Notes: Water level was a bit lower than I thought it would be after the earlier rain, but the current was OK. That was key, they were holding on the inside of that current break again pretty far out into the creek mouth and they were on bottom all evening. Cloud cover didn't have much affect, but the bite turned on pretty well about an hour before dark, a couple of pics are below.

Fisharder:


Me:

CW


----------



## fisharder (Mar 18, 2005)

Went to Dicks and stocked back up today.Almost every time I go out fishing these days I meet another OGF fisherman. If you get the chance to fish with creekwalker don`t pass it up he seems like one of the good guys to me it was a pleasure. I don`t mind losing a little tackle now and then it`s one of the hazards of fishing the river thankfully it was mostly jigs. As soon as the river goes back down I will be back to lose some more tackle.


----------



## BlueWater (Feb 13, 2005)

Sounds like you guys had a fun day. Creekwalker is a good guy. When I got messed up in some rapids on the LMR Creekwalker came to make sure I was alright while LMR-Jeff took pictures of me while I was floating to my doom! LOL

Creekwalker how do you post the picture in the small size on the forum. I like that you can click on them to see the full size.

BlueWater


----------



## creekwalker (May 23, 2004)

Bluewater,
I post them to my gallery first, then when you post/reply (not the new quick reply), on the lower right of the message area there's a My Pics with an Open link. You can link them in that way and they are the smaller version.

Now that you are OK from that little excursion on the LMR, that was funny...LOL.


CW


----------



## creekwalker (May 23, 2004)

I had what was probably my PB wiper (25"+, 10lb+ guess) at the bank and went to pull the line up a little so I could grab the jig or lip it and the line broke (12lb Spiderwire Stealth). The jig fell out when the line broke. I tried to grab him but one flip and he was pointed in the right direction and off he went. I touched him, does that count?  He probably made 5 long runs into the current and about wore me out. I was fishing barbless again and thought sure I'd lose the fish. After all that, my jig was laying right there at the edge of the water, so I tied it back on and kept on fishing...

I freakin' slayed 'em today. Probably the best 1hr of fishing in my life and it was cut short by the lightning that rolled in a little before dark. Rock and current were key again. It was almost too easy today. Right where the muddy water met the clearer river water was the place, right near the surface.

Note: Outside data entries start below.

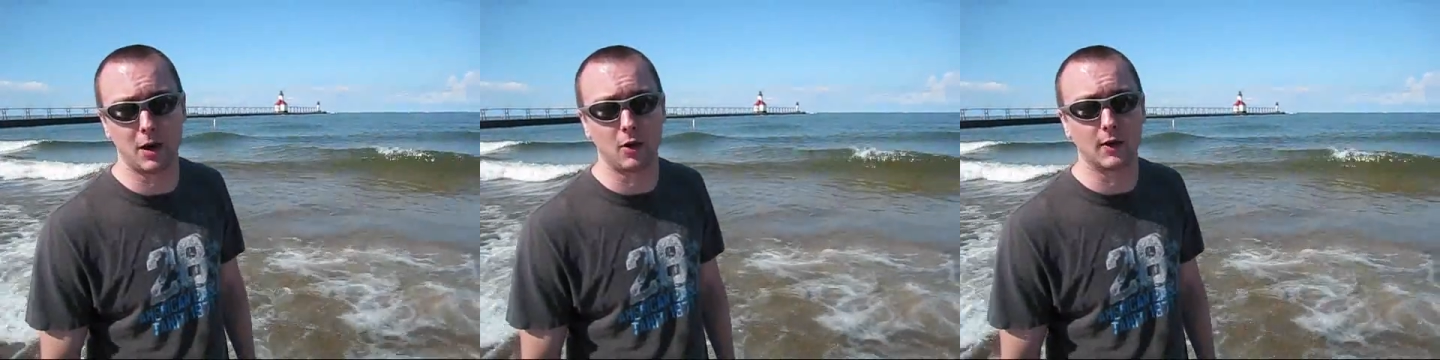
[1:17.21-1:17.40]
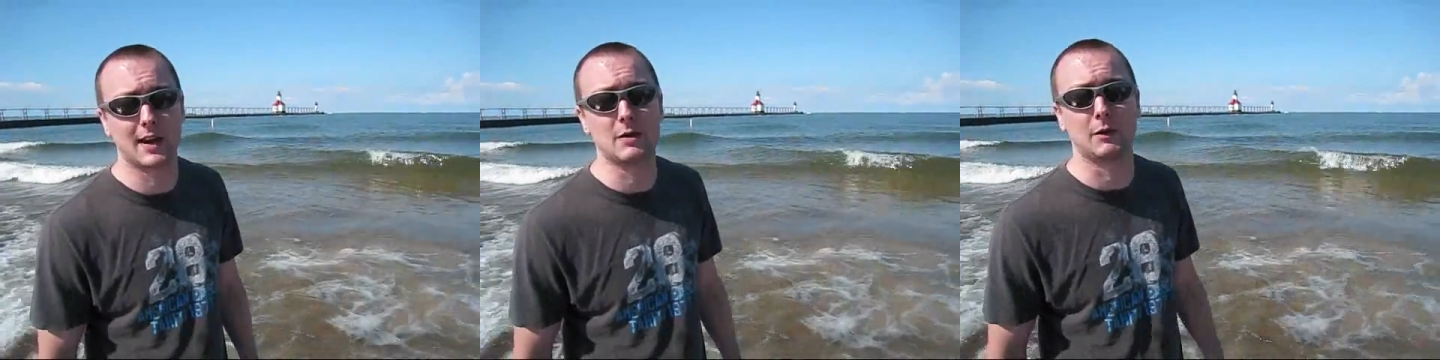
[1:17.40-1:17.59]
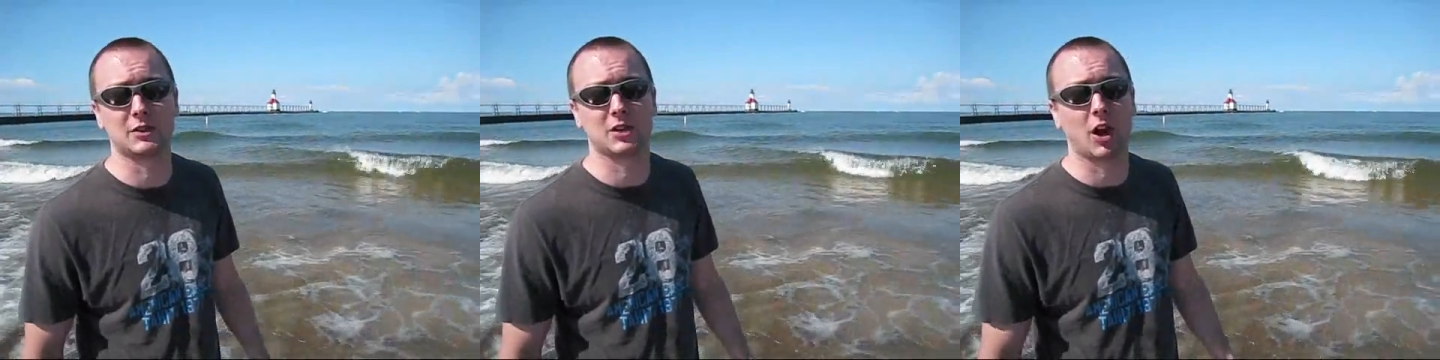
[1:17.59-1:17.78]
boat.
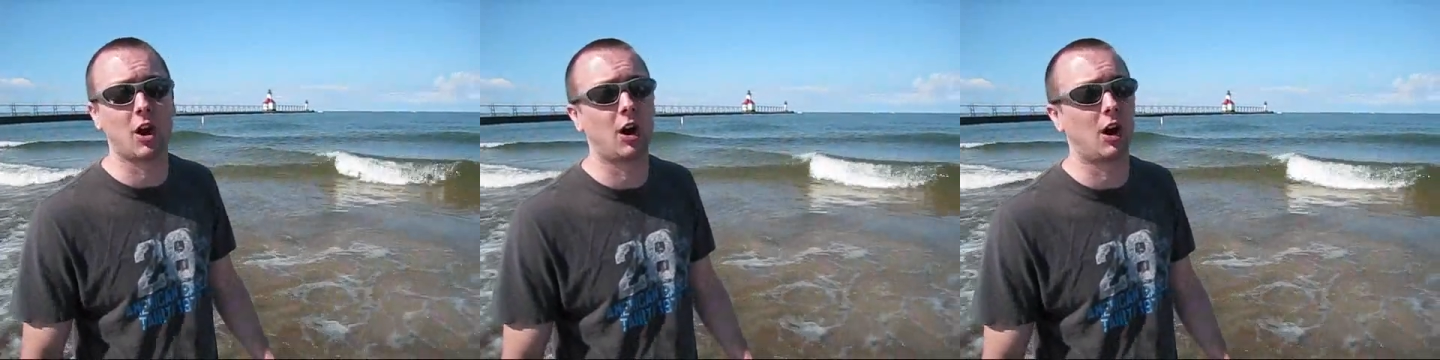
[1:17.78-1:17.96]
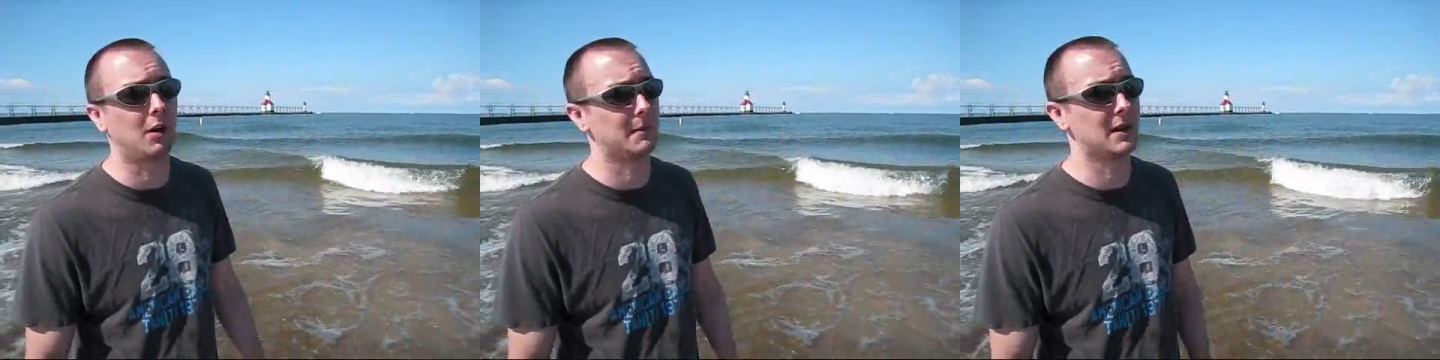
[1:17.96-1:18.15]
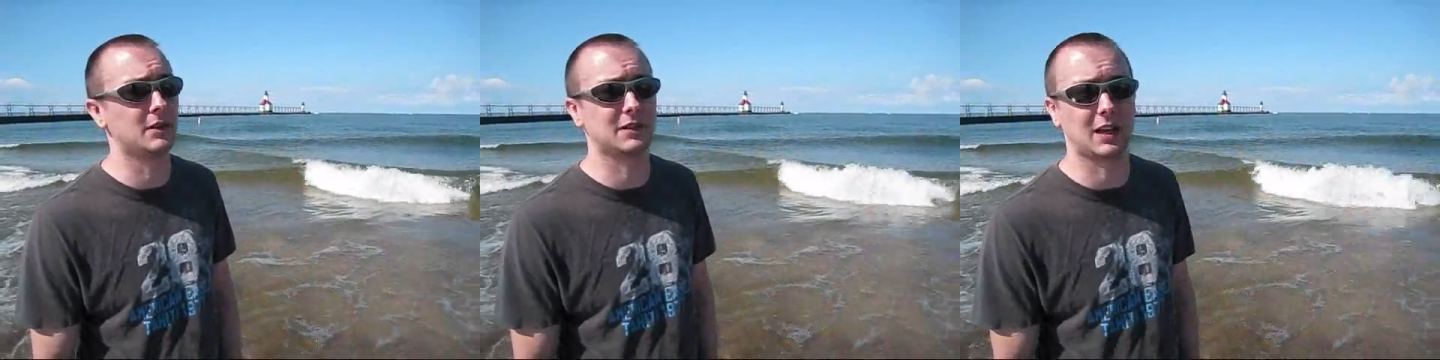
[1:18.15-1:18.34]
He was
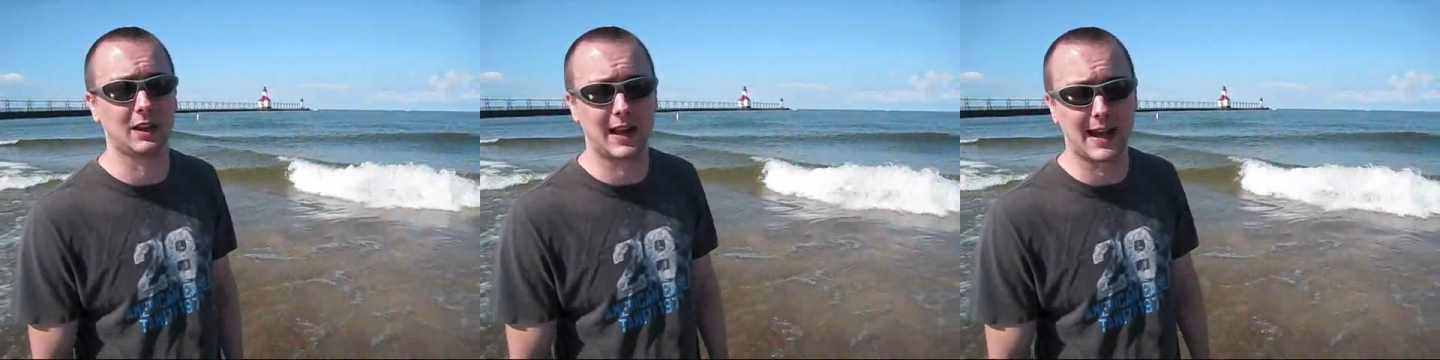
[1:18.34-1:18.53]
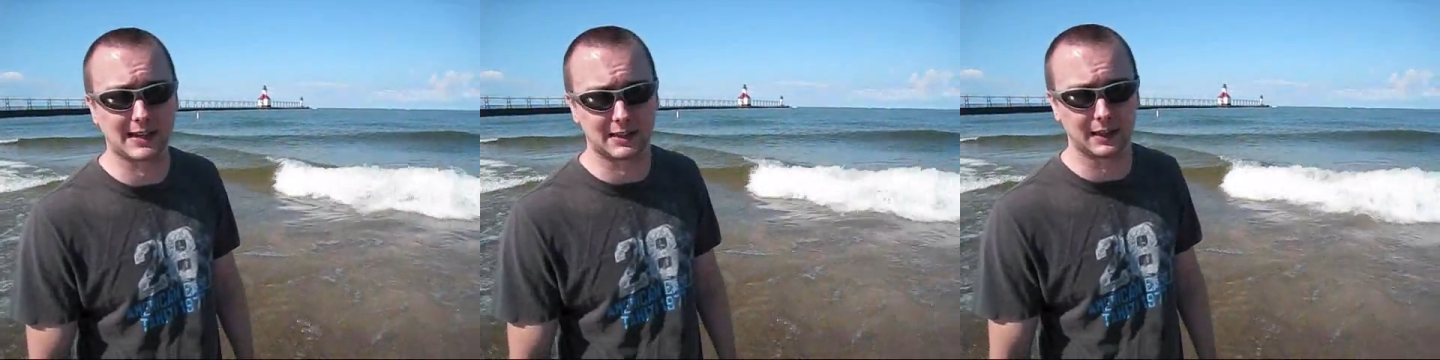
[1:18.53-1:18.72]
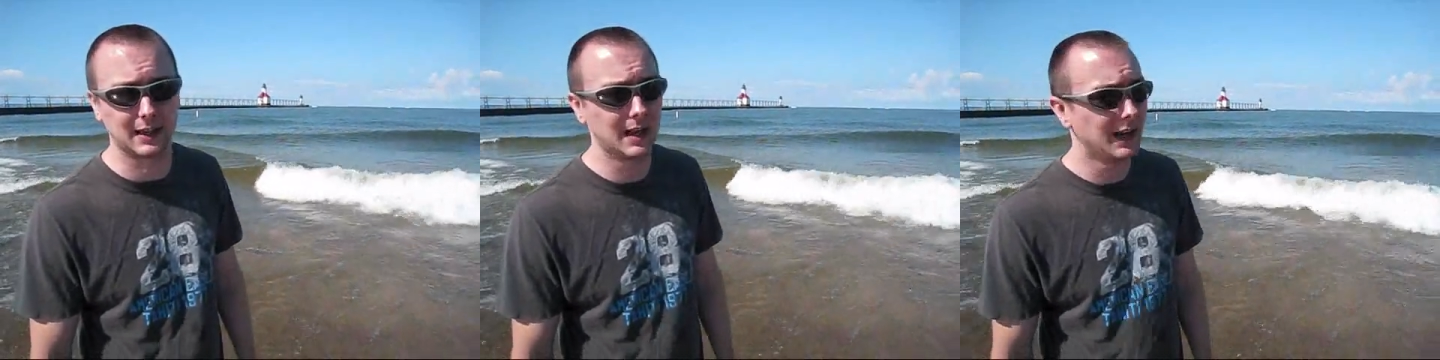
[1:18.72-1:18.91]
calm, he was
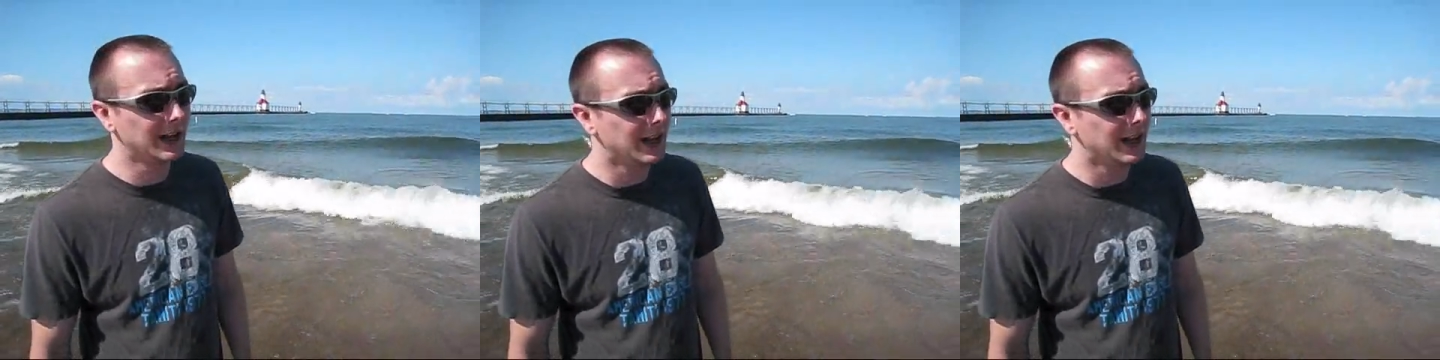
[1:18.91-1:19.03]
collected.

I probably didn't cast more than 20 feet after the first long cast when I hooked up on a large skippie that threw the jig. They were hitting like crazy right there by the bank, I could see them nail the jig many times. The only problem was when something hit, I couldn't tell how big it was until a few seconds later when the big ones would make their run. If they went into the river, the fun was on and it wasn't so easy!

I also caught one that must have given a crappie fisherman a ride. It had another small bait hook with what looked like 4lb line still in the roof of the mouth  It was probably a 3lb. fish. I bet someone had a great run that ended in a bummer of a broken line.

Sorry, no pics today. Didn't want to take the camera today since it was raining most of the time.


CW


----------



## BlueWater (Feb 13, 2005)

Creekwalker, 

Sounds like you had a great day. Maybe I can tag along someday minus the pontoon! I am not sure if I ever caught a Wiper. Last March I did catch a hybrid out of EF lake, is that the same thing?

BlueWater


----------



## creekwalker (May 23, 2004)

BlueWater said:


> Creekwalker,
> 
> Sounds like you had a great day. Maybe I can tag along someday minus the pontoon! I am not sure if I ever caught a Wiper. Last March I did catch a hybrid out of EF lake, is that the same thing?
> 
> BlueWater



Yeah, wiper=hybrid, same thing. Wiper stands for White bass / strIPER hybrid. Anytime you want to tag along, give me a shout. During the spring when the wipers, white bass, and smallies are biting I probably fish 4 or 5 days a week. Softball for my kids starts soon, so I'll slow down a bit, but until then....



CW


----------



## LittleMiamiJeff (Oct 1, 2005)

Terry sounds like you went down after we talked around 5pm.
Man, I drove right by, decided not to stop.
Oh well, there'll be other days!
Glad to hear you got that hog in that close, might want to reconsider the clinched barb thingy.
LMJ
Oh, and BTW Bluewater, I still grin as I remember the frantic rowing as the tree limbs smacked you in the face as you went through!
It was dramatic and more than a little dangerous then, having gotten through it ok (shaken up?) it's a great story that'll be retold many a time!


----------



## fisharder (Mar 18, 2005)

After standing on the bank friday and coaching youth soccer saturday morning my knee was to sore to go saturday.Sounds like you had another great day creekwalker good job. Looks like it will be a week before the river goes down enough to be productive again.Thats a week of healing for me that I need.Do me a favor creekwalker and lie to me and tell me the fish are not bitting or my knee might not ever heal.


----------



## creekwalker (May 23, 2004)

fisharder said:


> ...Do me a favor creekwalker and lie to me and tell me the fish are not bitting or my knee might not ever heal.


Will do, LOL.

I don't think the water will cooporate for a while anyway as you said, although I'll probably still try 

CW


----------